Although it is generally accepted in many energy circles that renewable energy sources can’t meet the sustained baseload industrial electricity demand of America, the bulk of our heavy industry could be transferred to such Asian countries as Malaysia, Vietnam and China, thereby freeing up a large American labor force to work on nationalized infrastructure improvement projects. Also, since the United States has incurred so much debt, perhaps a foreign country such as China would be willing to fund a considerable portion of these projects for a guaranteed substantial return on its investment.
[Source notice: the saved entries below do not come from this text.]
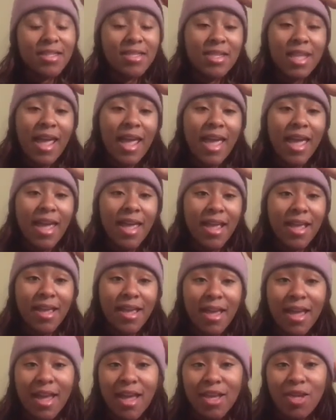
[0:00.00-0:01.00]
take
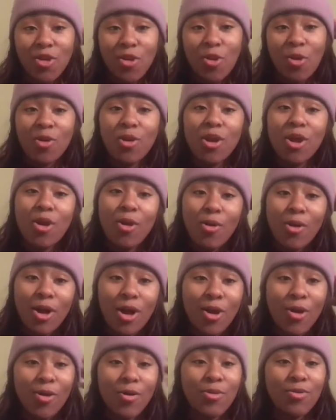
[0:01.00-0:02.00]
your
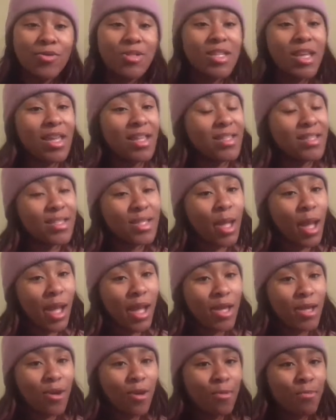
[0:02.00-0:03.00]
logos and
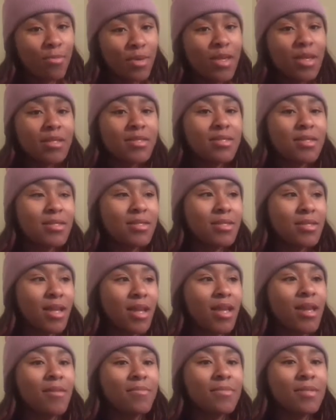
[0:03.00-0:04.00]
take your business
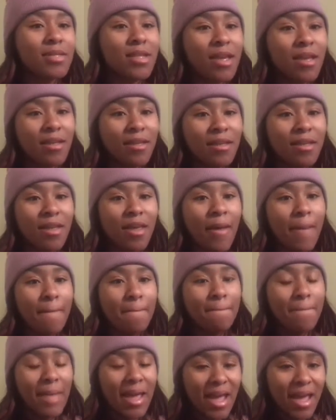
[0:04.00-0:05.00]
names and
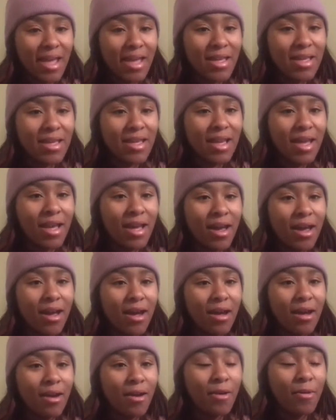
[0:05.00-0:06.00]
make
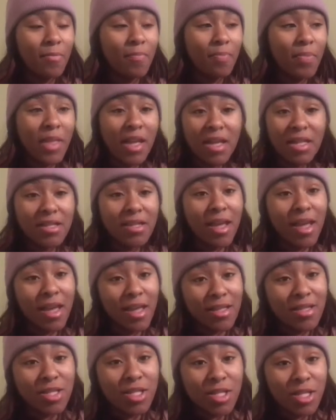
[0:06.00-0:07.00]

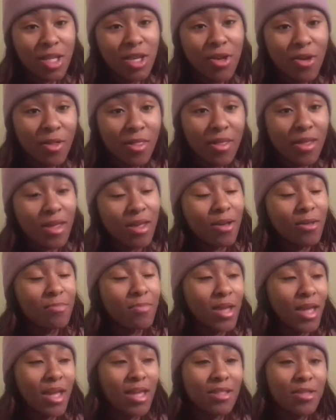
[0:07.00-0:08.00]
and steal
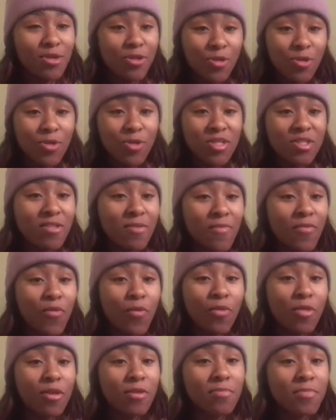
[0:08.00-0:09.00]
them and use them
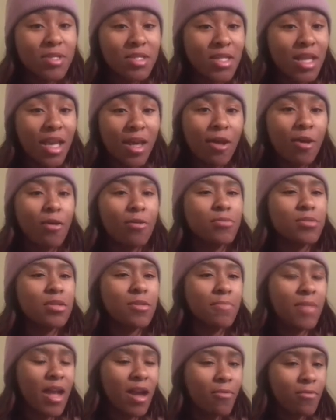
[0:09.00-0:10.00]
for themselves.
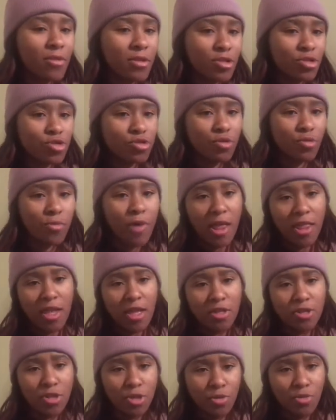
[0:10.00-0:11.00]
I'm not really sure why
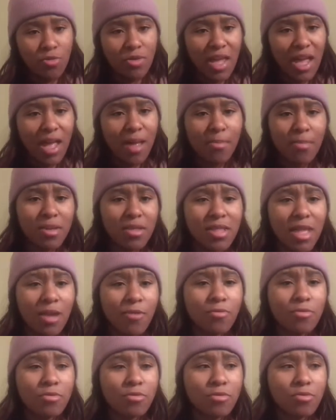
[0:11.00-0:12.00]
they do that, but they
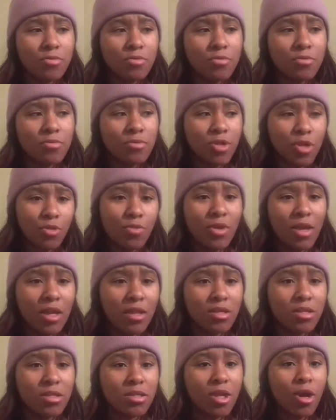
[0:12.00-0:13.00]
will do
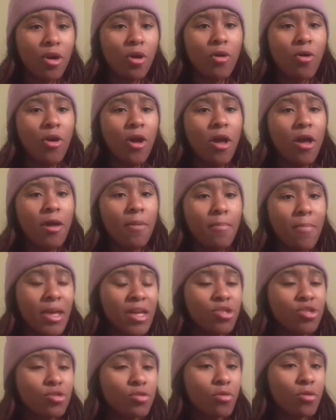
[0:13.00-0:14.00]
it. So
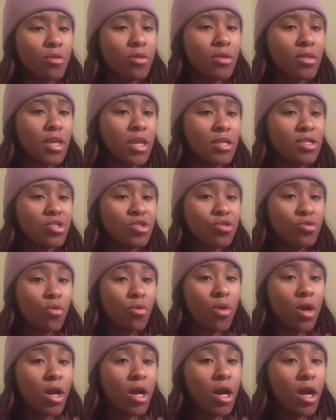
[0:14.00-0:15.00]
make sure that
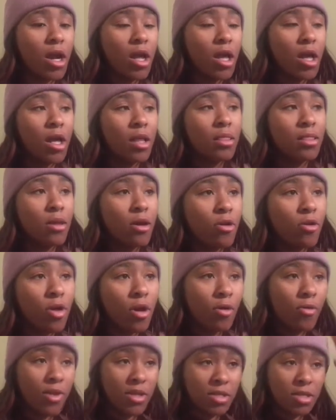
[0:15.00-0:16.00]
your
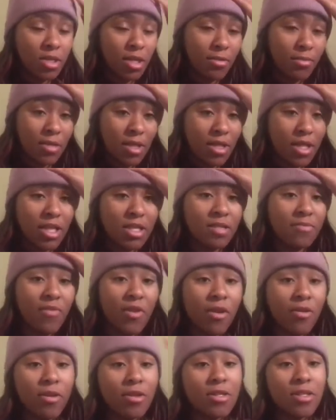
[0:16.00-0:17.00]
logo is something that's
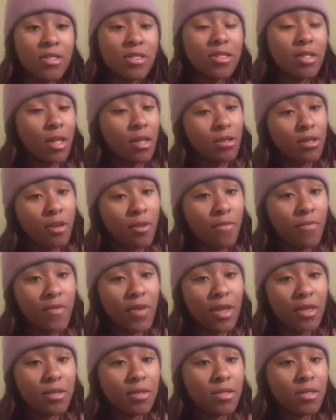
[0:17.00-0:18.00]
very distinctive
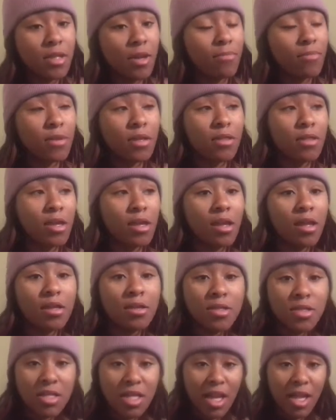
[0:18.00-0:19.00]
and something
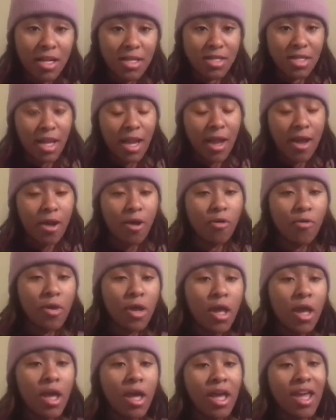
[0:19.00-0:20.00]
that stands out,
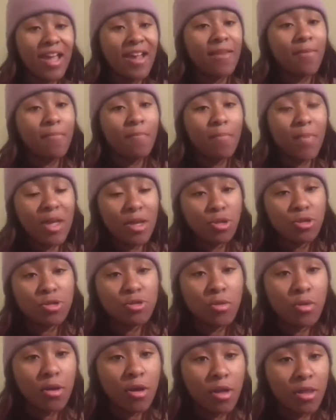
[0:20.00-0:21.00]
and make
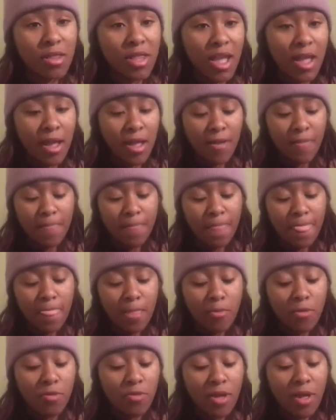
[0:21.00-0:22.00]
sure that
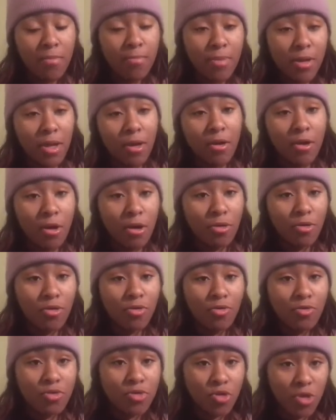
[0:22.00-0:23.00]
when you get bigger,
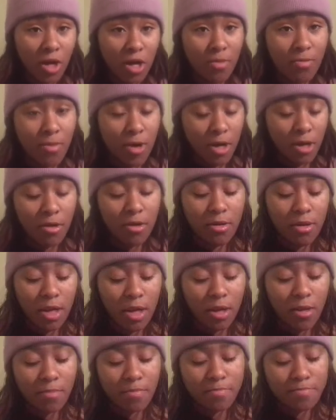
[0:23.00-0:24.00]
you trademark your name.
Granted, infrastructure improvements would create potentially millions of union jobs, but under the current administration, I wouldn’t count on any no-strike clauses being negotiated into any of the union contracts. Also, expect federal legislation prohibiting right-to-work laws to be soon passed, forcing non-union employees working in union affiliated trades to pay union dues whether they want to or not.

Regrettably, during my time being stationed in the United Kingdom in the U.S. Air Force, I became acutely aware of the devastating effects of a prolonged nation-wide strike by the Transport and General Workers Union. The prolonged strikes by such a powerful union can bring the government to its knees and create tremendous economic strife.

Then again, perhaps consideration has already been given to establishing several forced labor camps across the United States for housing political dissidents and other undesirables as defined by those who would lead a planned federal socialist republic instead of our current constitutional republic.